Après avoir été photographe, nouvelliste, primo-romancier, voici Franck Courtès en météorologue* de cette France des années 85 (date de l’apparition de la Renault Express qui, dans le livre, remplace la 4L), ces années où la terre avait encore un parfum, une âme, juste avant le béton des politicards, la disgrâce des banlieues, avant l’arrivée des « Marocains » et avec eux l’herbe qu’on va se mettre à fumer dans ces campagnes où l’herbe était plus verte.

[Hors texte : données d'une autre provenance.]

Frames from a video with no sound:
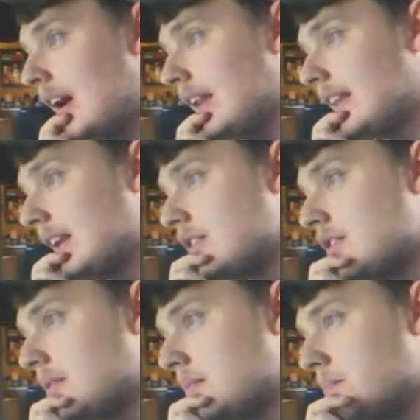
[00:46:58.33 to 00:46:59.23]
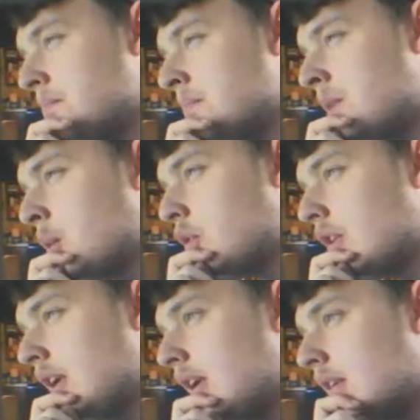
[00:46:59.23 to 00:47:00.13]
I think that's
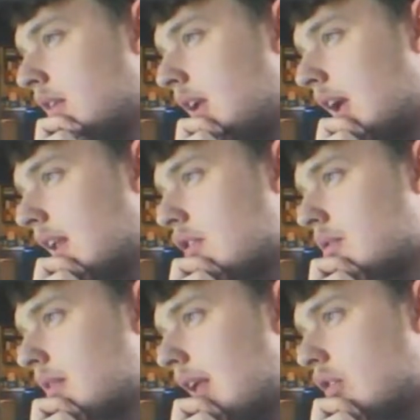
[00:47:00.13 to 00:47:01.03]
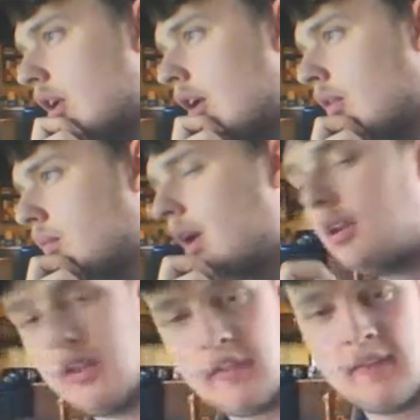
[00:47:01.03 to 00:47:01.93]
mostly, yeah, that's all. Well, and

Franck s’attaque, avec une écriture élégante, au combat du Bien et du Mal, autrement dit de la tradition contre le progrès, au travers d’une histoire d’enfance – celle de Quentin l’handicapé et de son frère Benoit, fils du garde de l’ancien château de Mortcerf, et celle de Gary, le gamin violent, capable à treize ans de briser le cou d’une vache et, plus tard, le cœur des filles. L’histoire du voyou contre le paysan. De la fumée de la terre qui s’éveille contre celle des pétards. Du blanc de la neige contre celui de la cocaïne. Il y a de la pub Herta dans ce livre – celles, magnifiques, que filmait Jean Becker et que la musique de Pierre Bachelet rendait envoûtantes –, des paysages d’avant, des hérons, des renards, des sangliers, des liserons et des hirondelles. Et puis soudain le chaos. Sur une majeure partie de la France est un roman sur tout ce qu’on a perdu, qui ne reviendra plus, et qu’au fond, on doit apprendre, ou accepter, de ne pas regretter – puisque la nostalgie n’est plus ce qu’elle était.
*Sur une majeure partie de la France, de Franck Courtès. Éditions JC Lattès. En librairie le 20 janvier 2016.